The autocatalytic function is the capacity of DNA to make a copy of itself. This capacity is known as replication. Watson and Crick proposed a mechanism of replication on the basis of its double helical structure. According to them, the two strands were capable of unwinding and separating and acting as templates during the synthesis of a new nucleotide chain. The method of DNA replication is semi conservative in nature, because the daughter DNA molecule is made of one parental polynucleotide chain and one newly synthesised chain.
According to Watson and Crick, each strand of DNA serves as a template for the synthesis of a new strand which is complementary to the template strand. Due to the specificity of base pairing, each nucleotide of separated chains attract its complementary nucleotide from the nucleoplasm so that A pairs with T and vice versa; C pairs with G and vice versa.

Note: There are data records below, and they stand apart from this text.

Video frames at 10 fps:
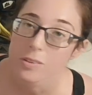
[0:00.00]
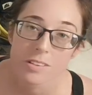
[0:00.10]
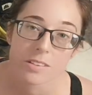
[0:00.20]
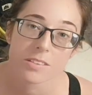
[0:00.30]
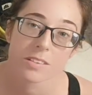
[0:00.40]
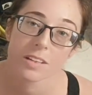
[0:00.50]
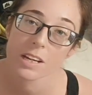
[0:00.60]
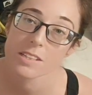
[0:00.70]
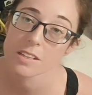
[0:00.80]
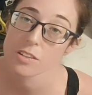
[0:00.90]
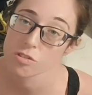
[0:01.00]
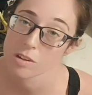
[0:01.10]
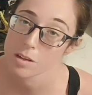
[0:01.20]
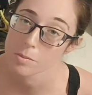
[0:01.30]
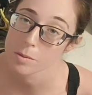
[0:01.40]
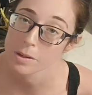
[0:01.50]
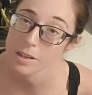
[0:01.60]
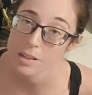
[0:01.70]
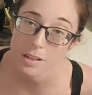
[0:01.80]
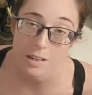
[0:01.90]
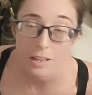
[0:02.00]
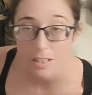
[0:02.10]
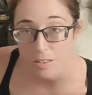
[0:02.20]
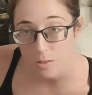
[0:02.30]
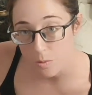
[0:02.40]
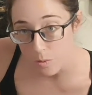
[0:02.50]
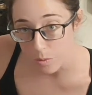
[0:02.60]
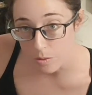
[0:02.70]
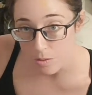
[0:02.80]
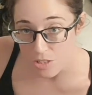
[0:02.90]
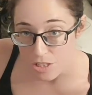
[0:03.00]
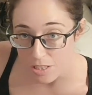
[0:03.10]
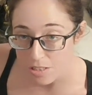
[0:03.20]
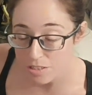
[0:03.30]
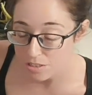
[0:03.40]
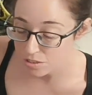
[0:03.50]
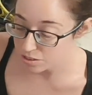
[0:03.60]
This is in case I drown my bike, I need to do an oil change.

Once, the nucleotides are attached by their hydrogen bonds, the sugar radicals unite through their phosphate components, completing the formation of a new polynucleotide chain. The template and the newly synthesised strand forms a new double strand which is identical to the parent DNA molecule.
Experimental Evidence of Semiconservative Replication:
The semiconservative replication of DNA was confirmed by an experiment conducted by M Messelson and F W Stahl in 1958. Messelson and Stahl grew E.coli in a medium containing radioactive isotope of nitrogen 15N for many generations. Thus, the entire DNA became labelled with 15N. These cells were transferred to a culture medium containing normal isotope of nitrogen 14N. The cells were left for a specific period of time corresponding to the generation time for E.coli, i.e. the time needed for the cells to divide once and therefore, for the DNA to replicate once.
The samples were subject to density gradient centrifugation. When a solution of cesium chloride (CsCl) is spun in a centrifuge at a very high speed (50 000 revolutions per minute) for many hours, the salt tends to settle down in the centrifuge tube creating a density gradient. In this gradient, the highest ion concentration will be encountered at the bottom. When DNA is mixed with CsCl, it will finally settle at some point in the tube, where the centrifugal force balances the buoyancy of DNA.
The buoyancy of DNA depends on its density, which in turn reflects the ratio of G-C to A-T base pairs. DNA was isolated from the cells at each generation and the DNA molecules containing 15N and 14N was separated on CsCl equilibrium density gradient centrifugation. When the sample is examined under ultraviolet light, the DNA appeared as a narrow band. The positions of the bands of DNA extracted from cells grown in radioactive and normal medium are shown in Fig. 3(a).
It was observed that initially when the entire DNA contained heavy nitrogen, the DNA settled at the bottom. After one generation, the DNA molecule comprised of a hybrid molecule i.e. 14N – 15N, which is made of one strand of heavy DNA and one strand of light DNA. Messelson and Stahl observed that such DNA was actually half dense indicating the presence of hybrid DNA molecules.
After second round of replication there would be four DNA molecules of which two are hybrid in nature i.e. 14N – 15N, with a density as obtained earlier and the remaining two molecules would be made of light strands (14N –14N), which has a density much lighter than the previous two bands. Thus these experiments conclusively demonstrated that DNA replication is semiconservative (Fig. 3b).